Eliot had called up on the screen the last moments of Takayama's life. He'd probably prepared this ahead of time-he had the scene up and ready to play with only a few commands.
"Let's go through it like you did, locked into Takayama's perceptions."
And they began to go through the same sequence of events that Kaoru had lived through already amid the ruins of Wayne's Rock. It was a week after Takayama watched the video, and he began to see signs of his impending death. Spurred by his final wish, he put the tape into the VCR and pressed play. Those mysterious, fragmented images danced across the TV screen. Dice rolling around inside a lead case. In the middle of a phone call, Takayama noticed the ever-changing dots on the dice and made a sound like a scream.
Just then it happened. A reflection appeared in a mirror at the edge of the monitor. A man with a telephone receiver held to his ear and a look of utter shock on his face. It was Takayama. While on the phone, Takayama's glance had momentarily settled on his reflection in the mirror.
Eliot paused the playback there and zoomed in on Takayama's reflection.
"You were locked into Takayama's perceptions, but your own preconceptions clouded your vision. Your mind's reaction was that you couldn't be seeing what you were seeing, and so it simply wouldn't let you see it. It happens. Take another look. Don't you recognize that face?"

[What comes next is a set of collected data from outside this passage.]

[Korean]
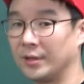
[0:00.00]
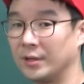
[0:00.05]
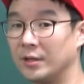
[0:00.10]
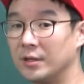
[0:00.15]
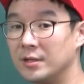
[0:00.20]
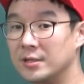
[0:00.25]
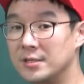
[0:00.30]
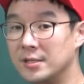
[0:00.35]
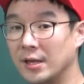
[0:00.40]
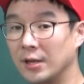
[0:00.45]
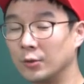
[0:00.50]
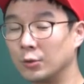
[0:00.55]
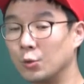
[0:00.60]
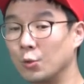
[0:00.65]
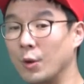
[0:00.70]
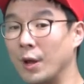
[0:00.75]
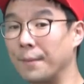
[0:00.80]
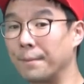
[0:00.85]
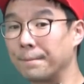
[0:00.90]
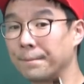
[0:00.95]
일생
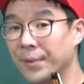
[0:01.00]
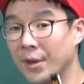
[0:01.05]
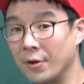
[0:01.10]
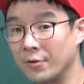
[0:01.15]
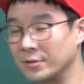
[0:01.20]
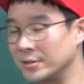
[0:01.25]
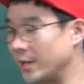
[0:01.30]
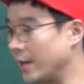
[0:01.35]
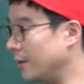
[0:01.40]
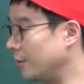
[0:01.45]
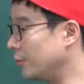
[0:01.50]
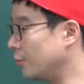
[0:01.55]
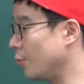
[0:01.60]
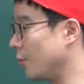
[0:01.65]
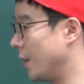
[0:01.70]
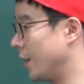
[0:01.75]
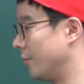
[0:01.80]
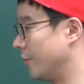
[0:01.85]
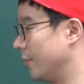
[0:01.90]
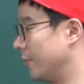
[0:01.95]
동안, 평생
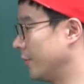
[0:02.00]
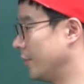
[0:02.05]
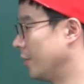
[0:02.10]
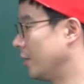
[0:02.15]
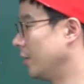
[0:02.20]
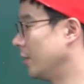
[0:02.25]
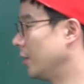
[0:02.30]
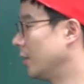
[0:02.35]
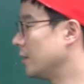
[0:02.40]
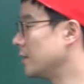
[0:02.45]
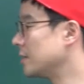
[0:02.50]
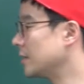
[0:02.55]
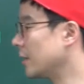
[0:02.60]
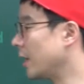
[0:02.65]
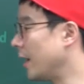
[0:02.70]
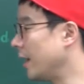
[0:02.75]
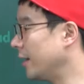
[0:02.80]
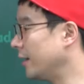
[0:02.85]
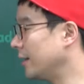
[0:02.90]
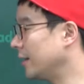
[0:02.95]
동안
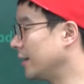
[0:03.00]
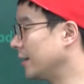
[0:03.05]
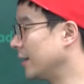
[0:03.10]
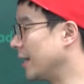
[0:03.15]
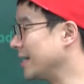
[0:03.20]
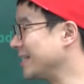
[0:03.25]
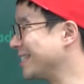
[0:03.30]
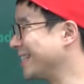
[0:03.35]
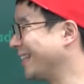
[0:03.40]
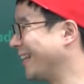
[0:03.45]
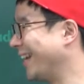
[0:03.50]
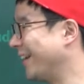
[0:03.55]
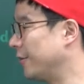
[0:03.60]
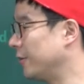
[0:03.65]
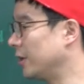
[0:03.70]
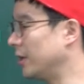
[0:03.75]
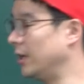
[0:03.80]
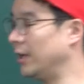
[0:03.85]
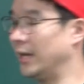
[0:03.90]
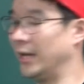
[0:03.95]
start a
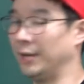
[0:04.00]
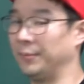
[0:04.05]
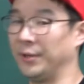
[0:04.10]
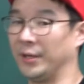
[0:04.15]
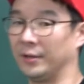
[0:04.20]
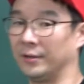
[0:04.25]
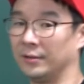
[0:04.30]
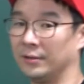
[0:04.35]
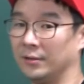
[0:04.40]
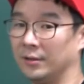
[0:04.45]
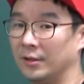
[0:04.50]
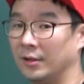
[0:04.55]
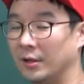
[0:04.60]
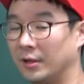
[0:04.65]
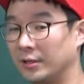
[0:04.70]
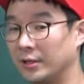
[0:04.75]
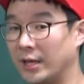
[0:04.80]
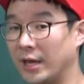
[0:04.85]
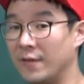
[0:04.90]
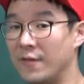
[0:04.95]
stair climbing,
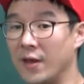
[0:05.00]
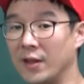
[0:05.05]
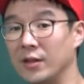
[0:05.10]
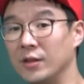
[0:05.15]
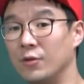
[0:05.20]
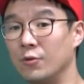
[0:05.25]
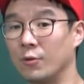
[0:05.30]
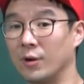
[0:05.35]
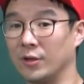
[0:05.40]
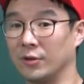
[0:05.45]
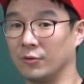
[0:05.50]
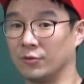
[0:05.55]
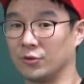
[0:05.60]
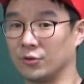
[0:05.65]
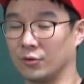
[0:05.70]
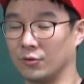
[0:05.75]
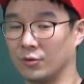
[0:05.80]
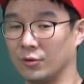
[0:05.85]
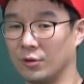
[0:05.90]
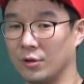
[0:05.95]
계단을 이용하는
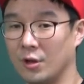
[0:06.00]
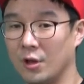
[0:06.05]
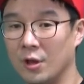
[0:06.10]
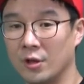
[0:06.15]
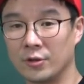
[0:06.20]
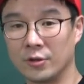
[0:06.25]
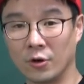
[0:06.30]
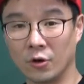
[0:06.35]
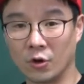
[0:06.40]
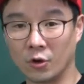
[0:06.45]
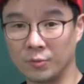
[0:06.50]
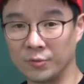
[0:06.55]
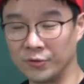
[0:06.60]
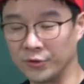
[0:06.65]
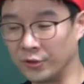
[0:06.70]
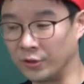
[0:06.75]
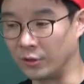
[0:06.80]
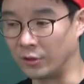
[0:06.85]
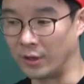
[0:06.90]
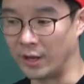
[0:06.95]
거죠.
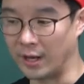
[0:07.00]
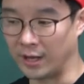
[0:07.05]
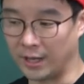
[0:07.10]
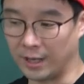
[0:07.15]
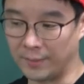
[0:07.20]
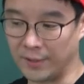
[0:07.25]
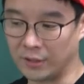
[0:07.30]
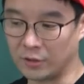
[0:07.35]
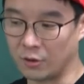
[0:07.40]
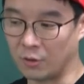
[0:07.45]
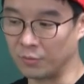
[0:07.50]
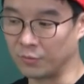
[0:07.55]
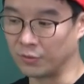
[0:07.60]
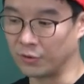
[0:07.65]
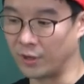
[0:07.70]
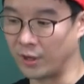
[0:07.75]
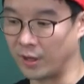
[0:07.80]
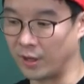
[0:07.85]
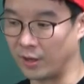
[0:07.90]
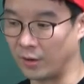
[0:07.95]
여러분들 엘리베이터
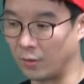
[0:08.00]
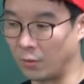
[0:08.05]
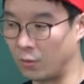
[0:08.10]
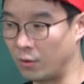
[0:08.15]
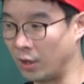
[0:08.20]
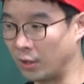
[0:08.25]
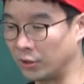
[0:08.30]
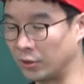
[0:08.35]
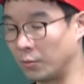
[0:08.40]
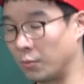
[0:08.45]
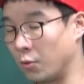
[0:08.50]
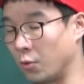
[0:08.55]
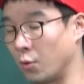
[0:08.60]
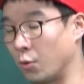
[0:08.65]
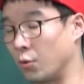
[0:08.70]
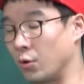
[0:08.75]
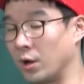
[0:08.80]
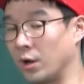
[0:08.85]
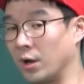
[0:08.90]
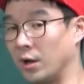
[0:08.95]
없는데 올라갈 때
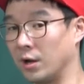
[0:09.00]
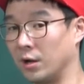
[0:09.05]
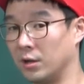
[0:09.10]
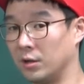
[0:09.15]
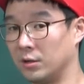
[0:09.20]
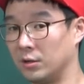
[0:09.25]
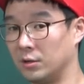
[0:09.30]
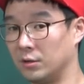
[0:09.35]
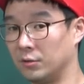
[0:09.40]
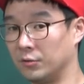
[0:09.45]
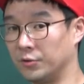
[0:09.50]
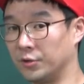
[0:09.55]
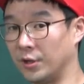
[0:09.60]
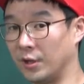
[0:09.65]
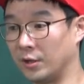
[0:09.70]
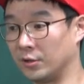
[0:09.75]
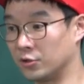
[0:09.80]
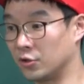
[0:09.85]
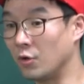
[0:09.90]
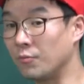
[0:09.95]
뭘 올라가?
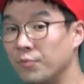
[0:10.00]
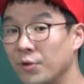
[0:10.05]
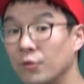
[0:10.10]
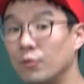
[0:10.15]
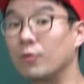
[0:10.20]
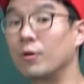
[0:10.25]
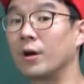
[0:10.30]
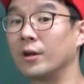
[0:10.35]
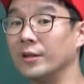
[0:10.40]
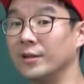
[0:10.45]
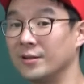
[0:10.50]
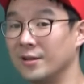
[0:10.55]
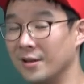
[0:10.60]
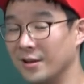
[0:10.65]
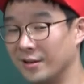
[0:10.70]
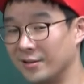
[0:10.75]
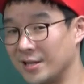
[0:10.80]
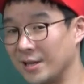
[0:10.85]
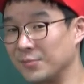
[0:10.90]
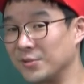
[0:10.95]
니네 점프해서 올라가니?
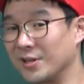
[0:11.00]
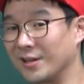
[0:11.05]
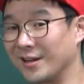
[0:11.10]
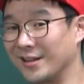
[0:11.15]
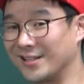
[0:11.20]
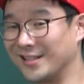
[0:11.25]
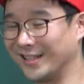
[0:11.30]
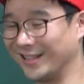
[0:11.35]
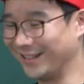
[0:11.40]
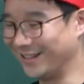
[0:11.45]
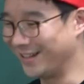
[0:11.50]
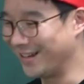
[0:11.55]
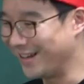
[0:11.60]
3층까지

The face in the mirror was slightly blurred. Eliot sharpened the image.
Kaoru sat face to face with Takayama's reflection. His jaw dropped. His nerves were buzzing, as if they didn't want to recognize the face.
Takayama's features were distorted by his expression of astonishment. On top of that, the imminence of death seemed to have abruptly aged him. But even so, there was no mistaking the outlines of his face, the muscular line of his jaw. Kaoru did indeed know that face. He'd known it all his life.
"This man holds the key to the MHC virus." Eliot poked Kaoru in the chest with a huge finger. "Kaoru, you're Ryuji Takayama."
Kaoru tried to block the words from reaching his brain, but their truth seeped into his body anyway. He felt the world collapse around him. His body, the flesh that he'd always thought of' as his, had betrayed him.